The problem: Reproduce without any pictures the lines from the one that contains "[0:03.00-0:04.00]" through the end of the records, exactly as written.

(Collected data)
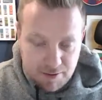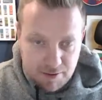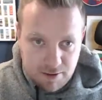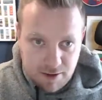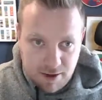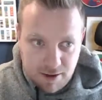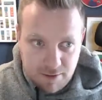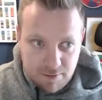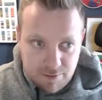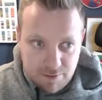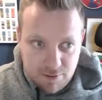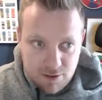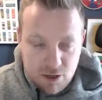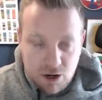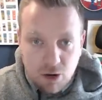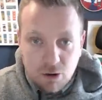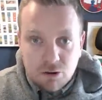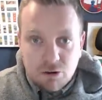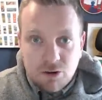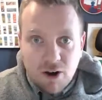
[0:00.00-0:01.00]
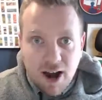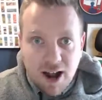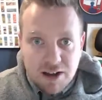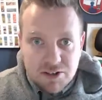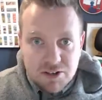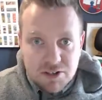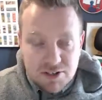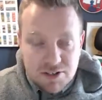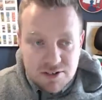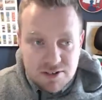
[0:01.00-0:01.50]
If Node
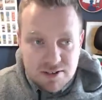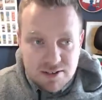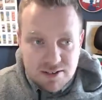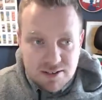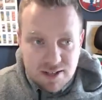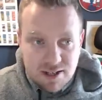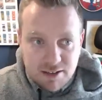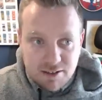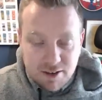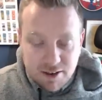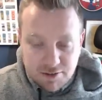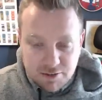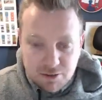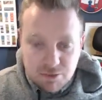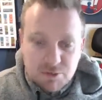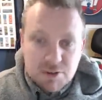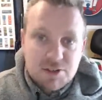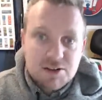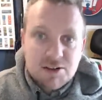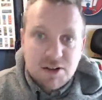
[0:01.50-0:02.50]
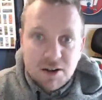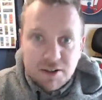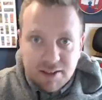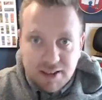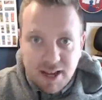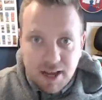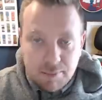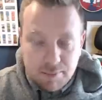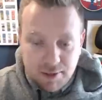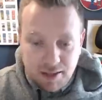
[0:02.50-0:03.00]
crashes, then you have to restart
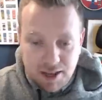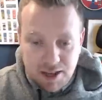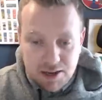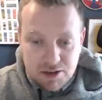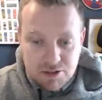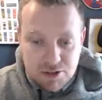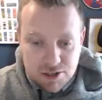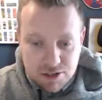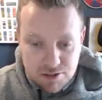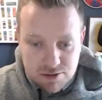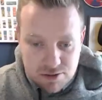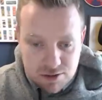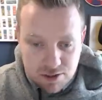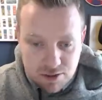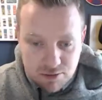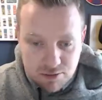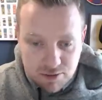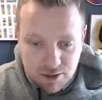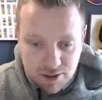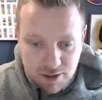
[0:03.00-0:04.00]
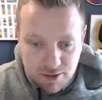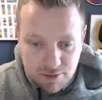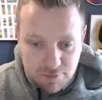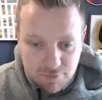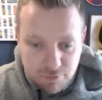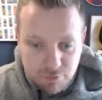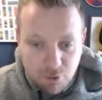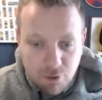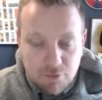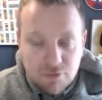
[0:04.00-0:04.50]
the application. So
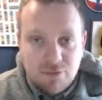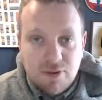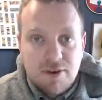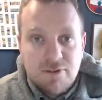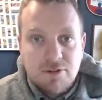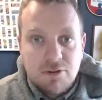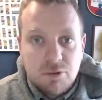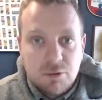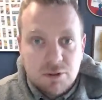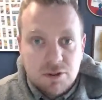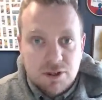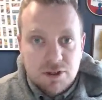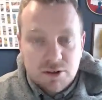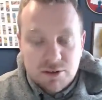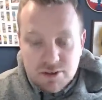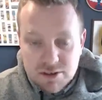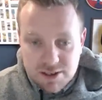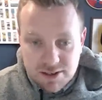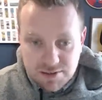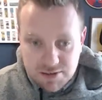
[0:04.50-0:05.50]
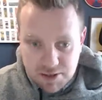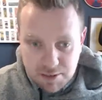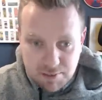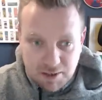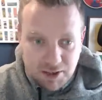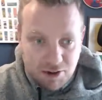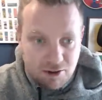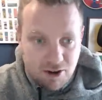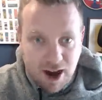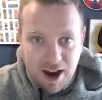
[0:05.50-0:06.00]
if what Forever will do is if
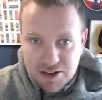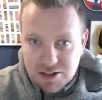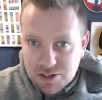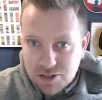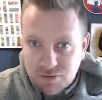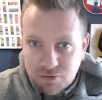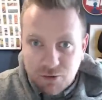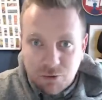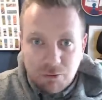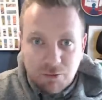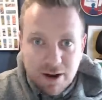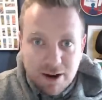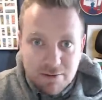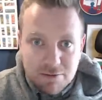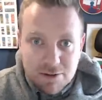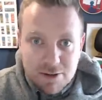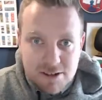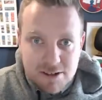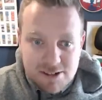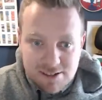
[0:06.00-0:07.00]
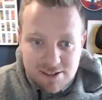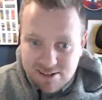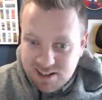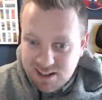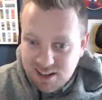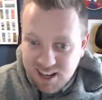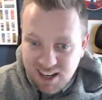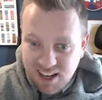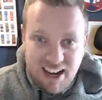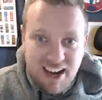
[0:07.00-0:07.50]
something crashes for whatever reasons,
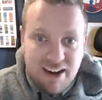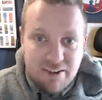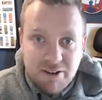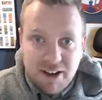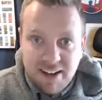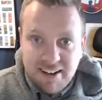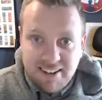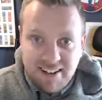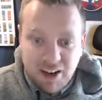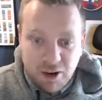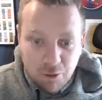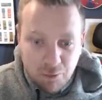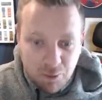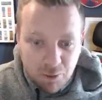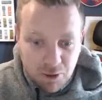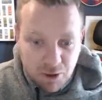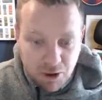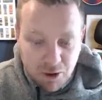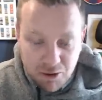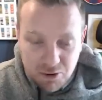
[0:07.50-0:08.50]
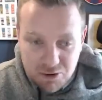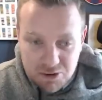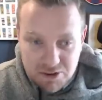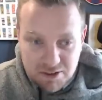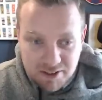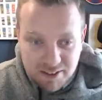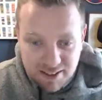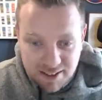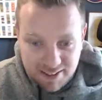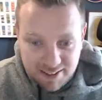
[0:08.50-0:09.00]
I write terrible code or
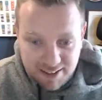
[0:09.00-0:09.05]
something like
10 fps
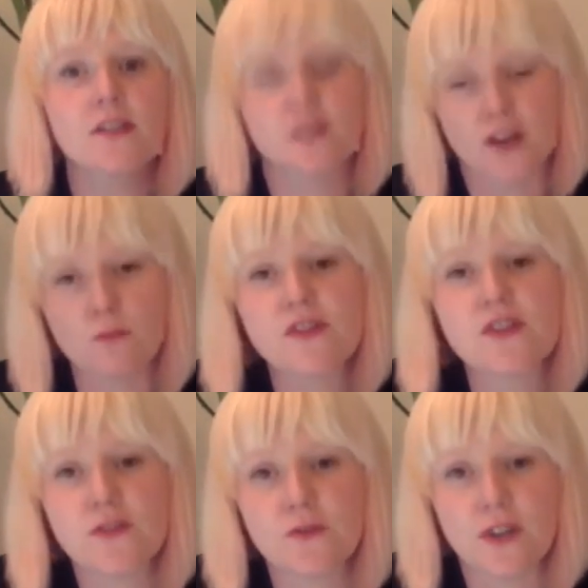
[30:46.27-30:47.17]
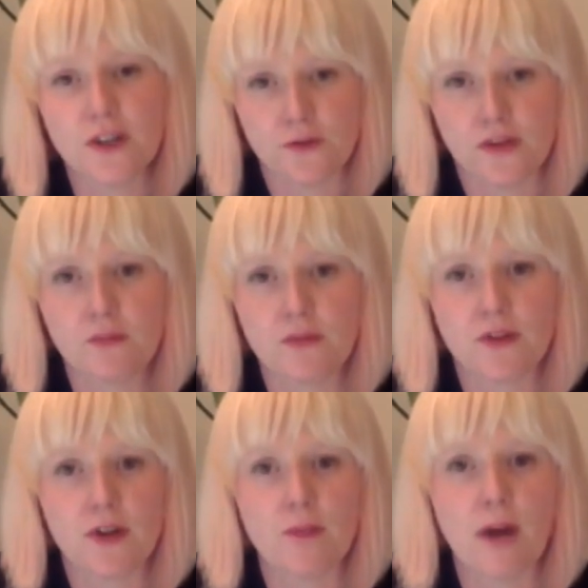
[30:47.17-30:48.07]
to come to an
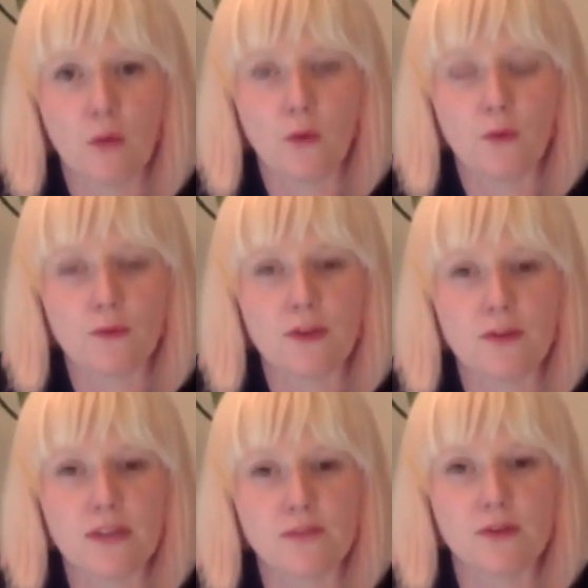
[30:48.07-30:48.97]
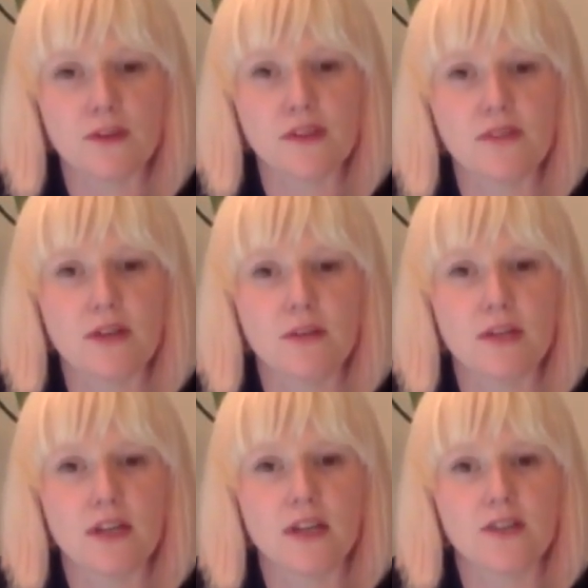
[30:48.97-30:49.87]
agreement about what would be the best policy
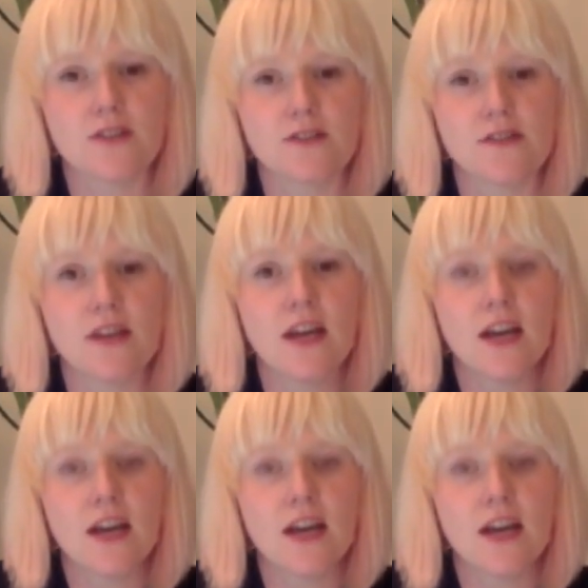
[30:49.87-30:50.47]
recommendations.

Answer to this task:
[0:03.00-0:04.00]
[0:04.00-0:04.50]
the application. So
[0:04.50-0:05.50]
[0:05.50-0:06.00]
if what Forever will do is if
[0:06.00-0:07.00]
[0:07.00-0:07.50]
something crashes for whatever reasons,
[0:07.50-0:08.50]
[0:08.50-0:09.00]
I write terrible code or
[0:09.00-0:09.05]
something like
10 fps
[30:46.27-30:47.17]
[30:47.17-30:48.07]
to come to an
[30:48.07-30:48.97]
[30:48.97-30:49.87]
agreement about what would be the best policy
[30:49.87-30:50.47]
recommendations.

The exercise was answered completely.